Late last week, the Center for Disease Control and Prevention (CDC) raised its COVID-19 travel health notice level for cruise ships to its highest warning level and said people should avoid traveling on cruise ships regardless of their vaccination status, as daily COVID-19 cases in the country climb to record highs due to the fast-spreading Omicron variant.
The health agency has or is investigating COVID-19 cases on more than 90 ships. It starts an investigation if 0.10% or more passengers on guest voyages test positive for COVID-19.

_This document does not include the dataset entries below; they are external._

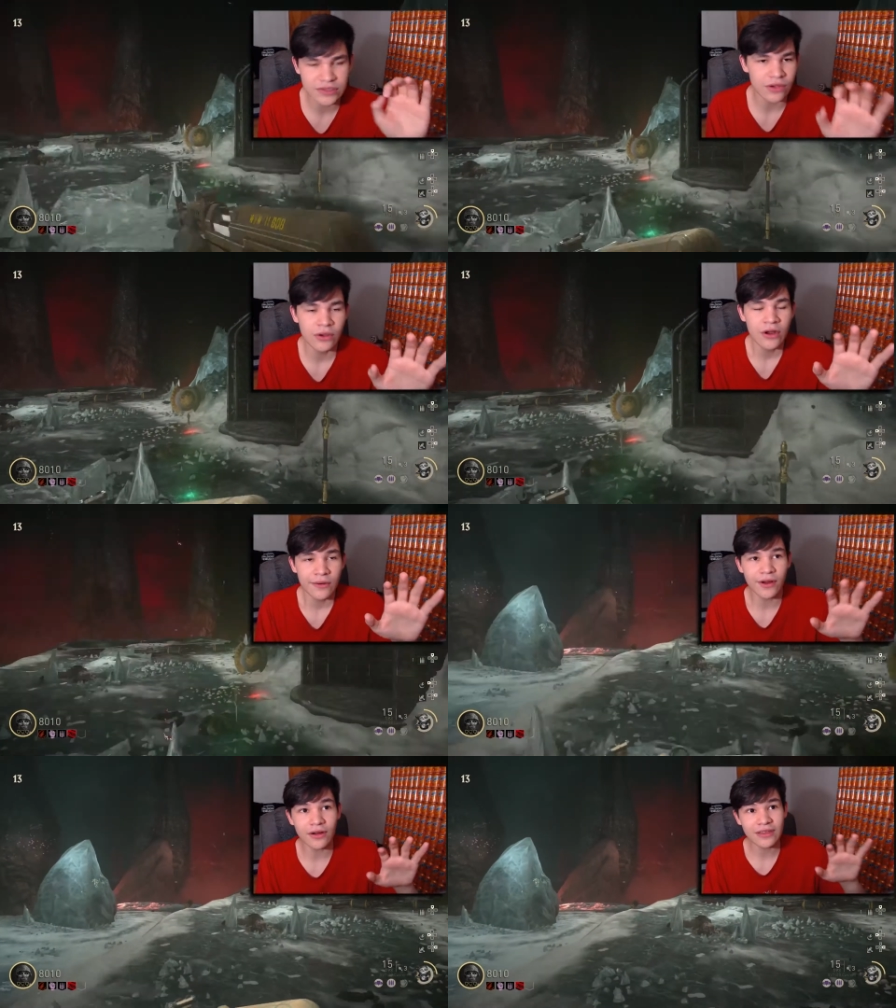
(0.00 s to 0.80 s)
So
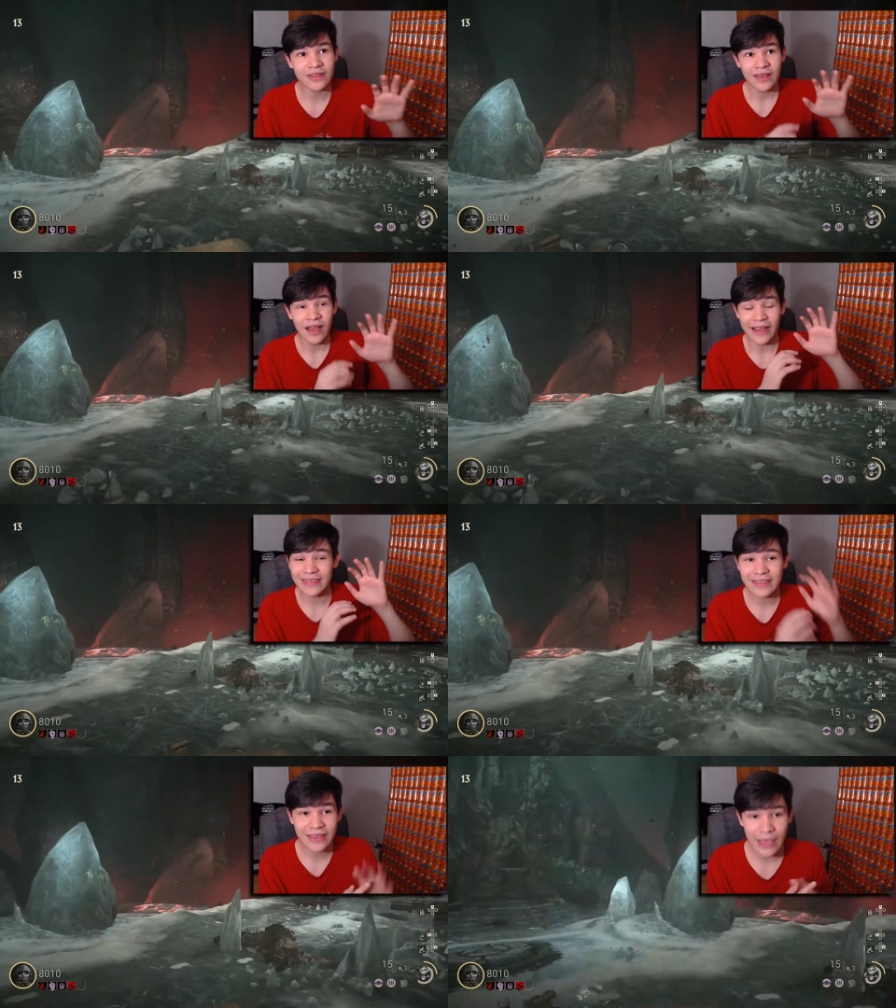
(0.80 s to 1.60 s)
regardless, I
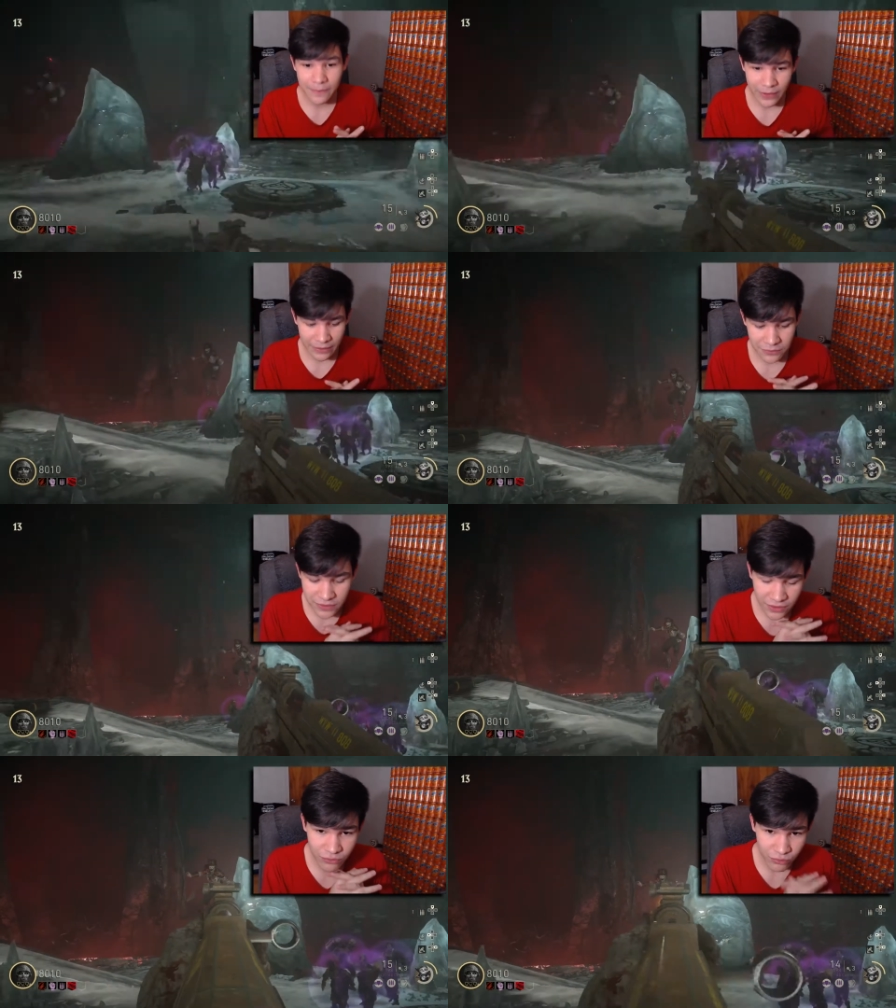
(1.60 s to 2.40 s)
think the gameplay was
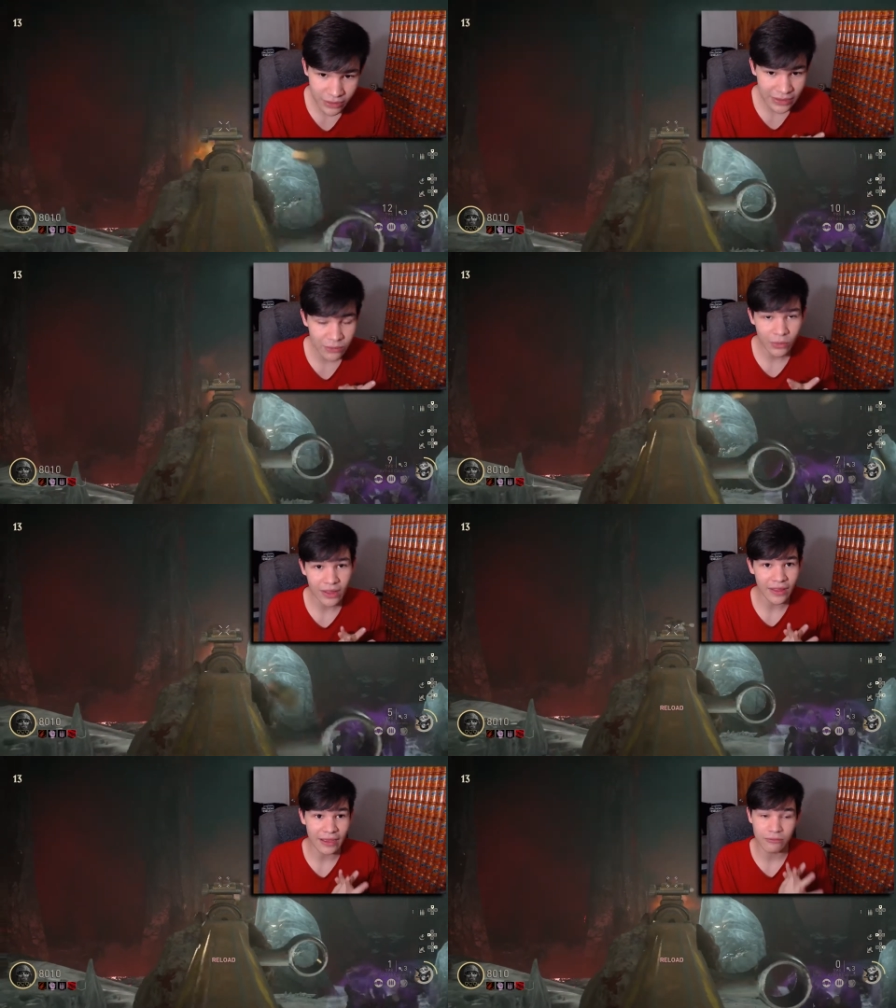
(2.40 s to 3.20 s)
done really
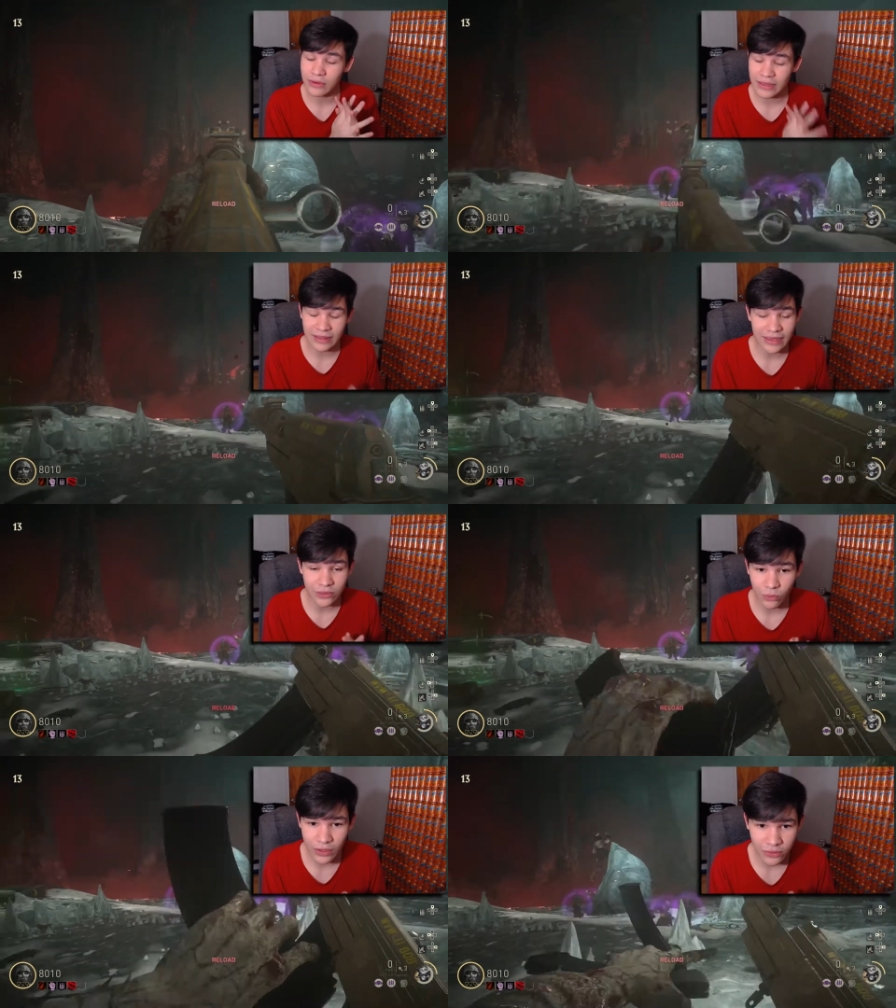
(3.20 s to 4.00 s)
well. I really
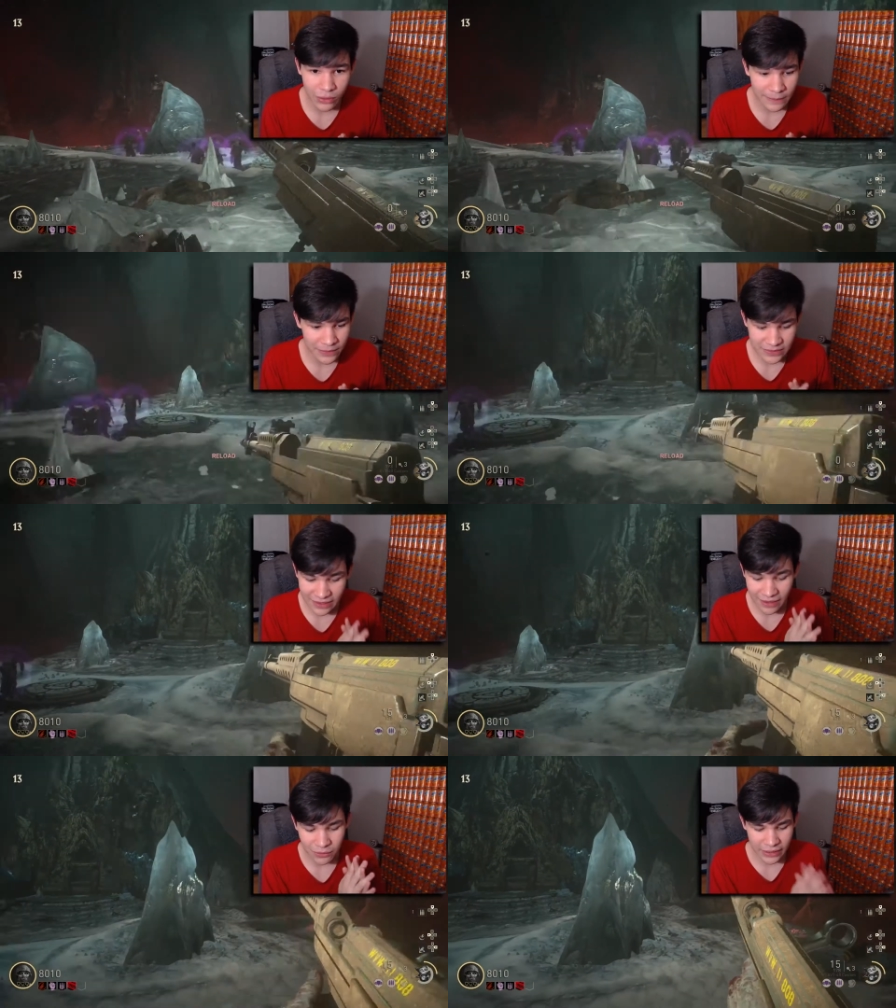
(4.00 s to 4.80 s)
like the wonder weapons,
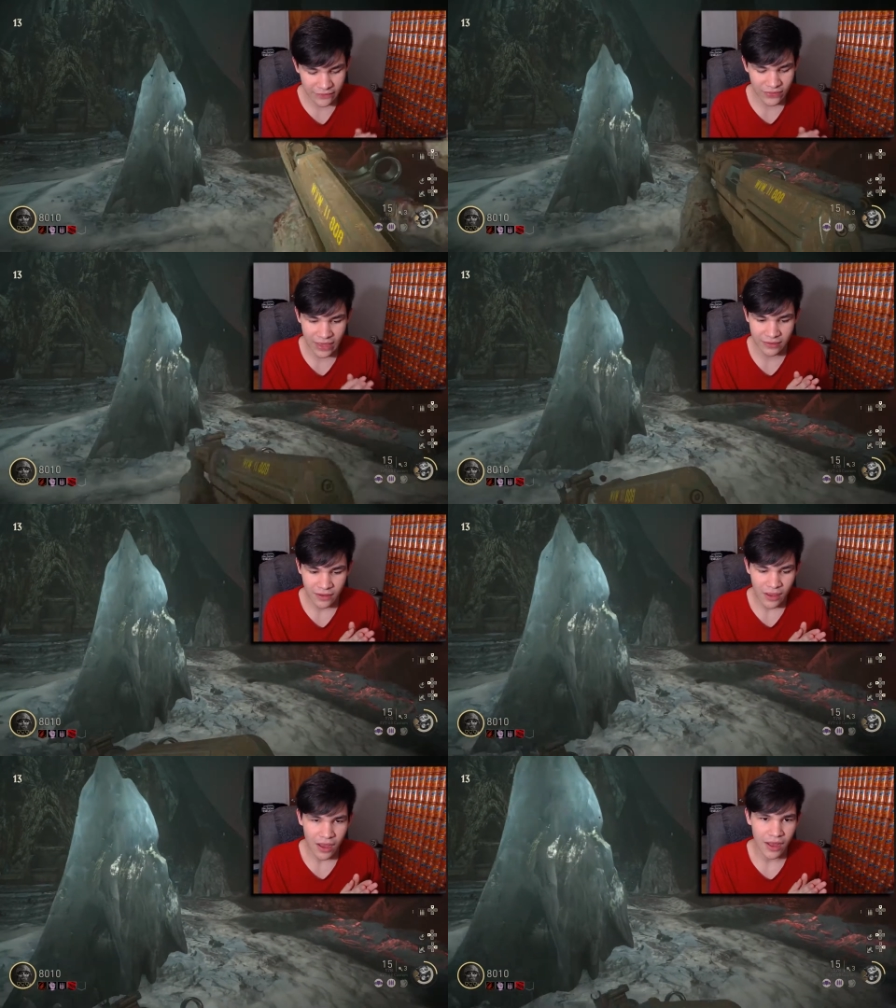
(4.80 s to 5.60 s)
and I would give that
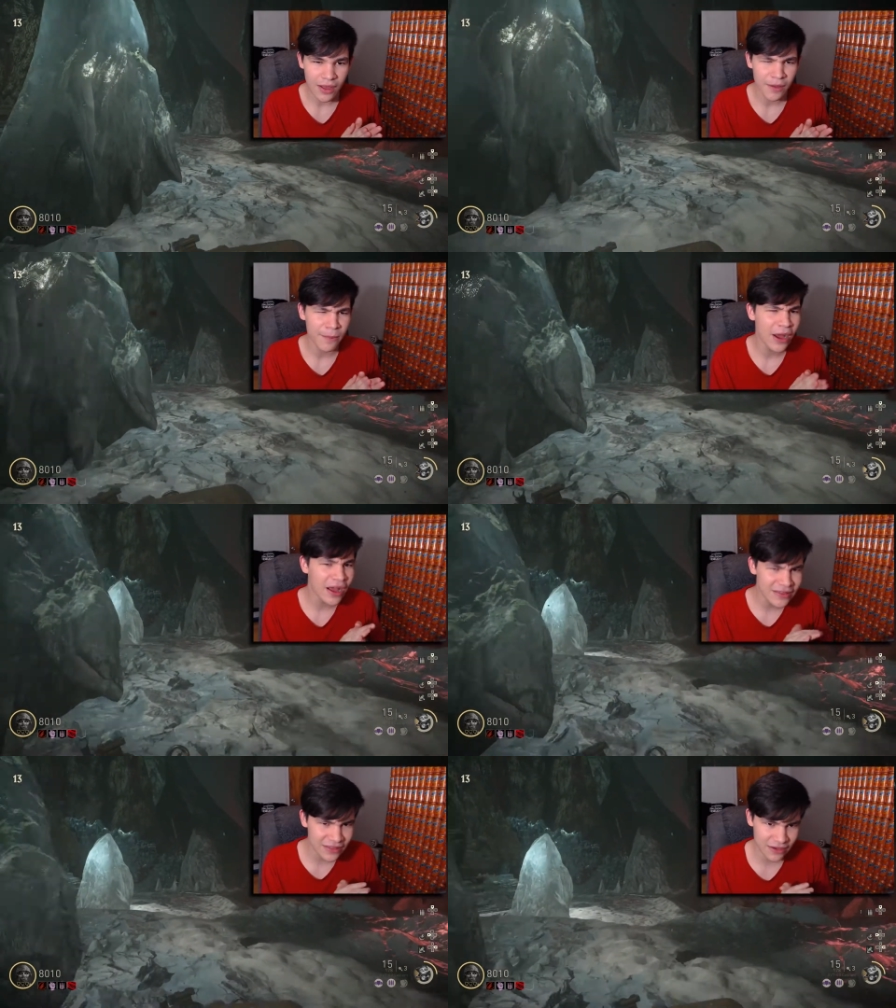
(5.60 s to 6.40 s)
a
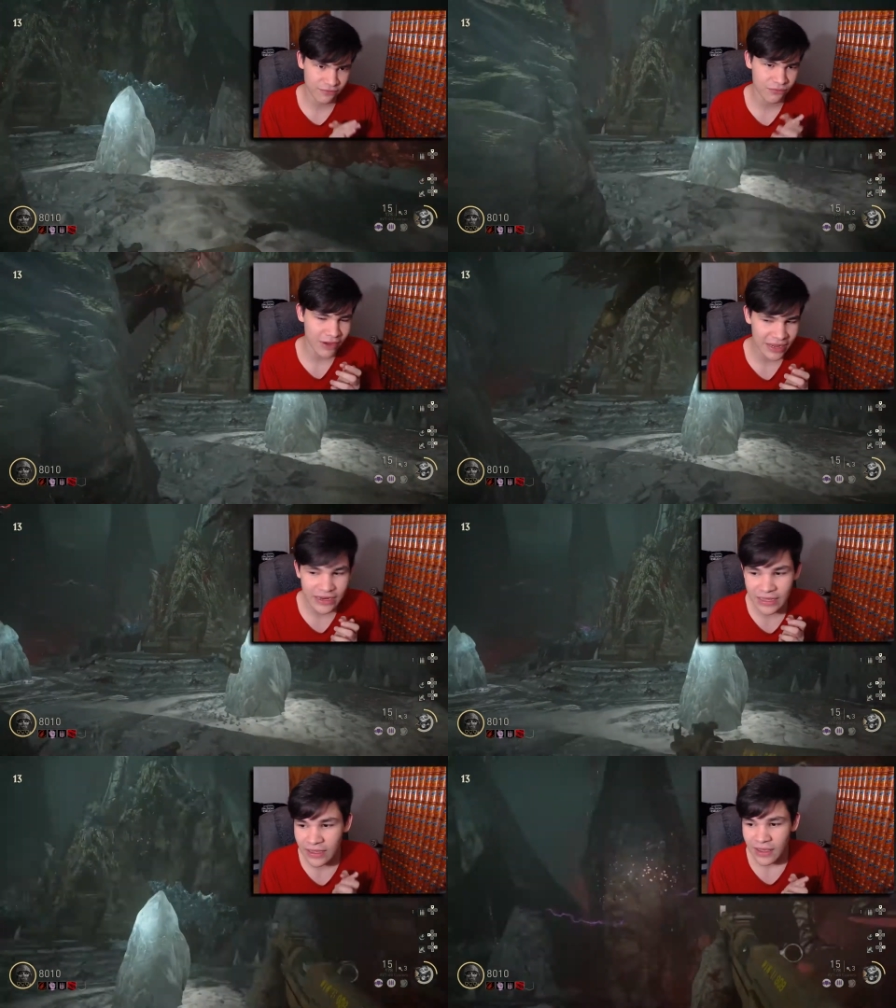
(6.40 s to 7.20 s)
positive
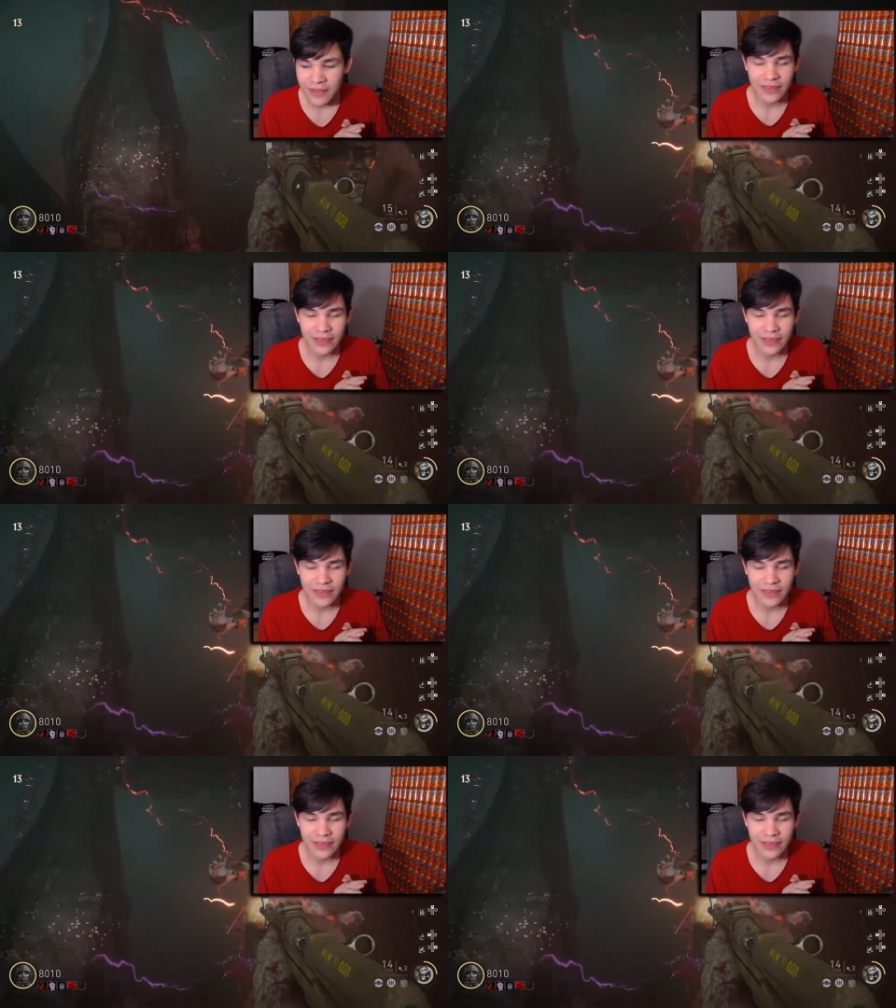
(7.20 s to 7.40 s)
rating.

CLIA, the Cruise Lines International Association, responded:
The decision by the CDC to raise the travel level for cruise is particularly perplexing considering that cases identified on cruise ships consistently make up a very slim minority of the total population onboard—far fewer than on land—and the majority of those cases are asymptomatic or mild in nature, posing little to no burden on medical resources onboard or onshore. No setting can be immune from this virus—however, it is also the case that cruise provides one of the highest levels of demonstrated mitigation against the virus. Cruise ships offer a highly controlled environment with science-backed measures, known testing and vaccination levels far above other venues or modes of transportation and travel, and significantly lower incidence rates than land.
The CLIA went on to note that COVID-19 infection rates on cruise ships are 33 percent lower than occurring currently onshore and that vaccination rates onboard cruise ships typically are upwards of 95 percent—significantly higher than the overall U.S. population which is hovering at 62 percent.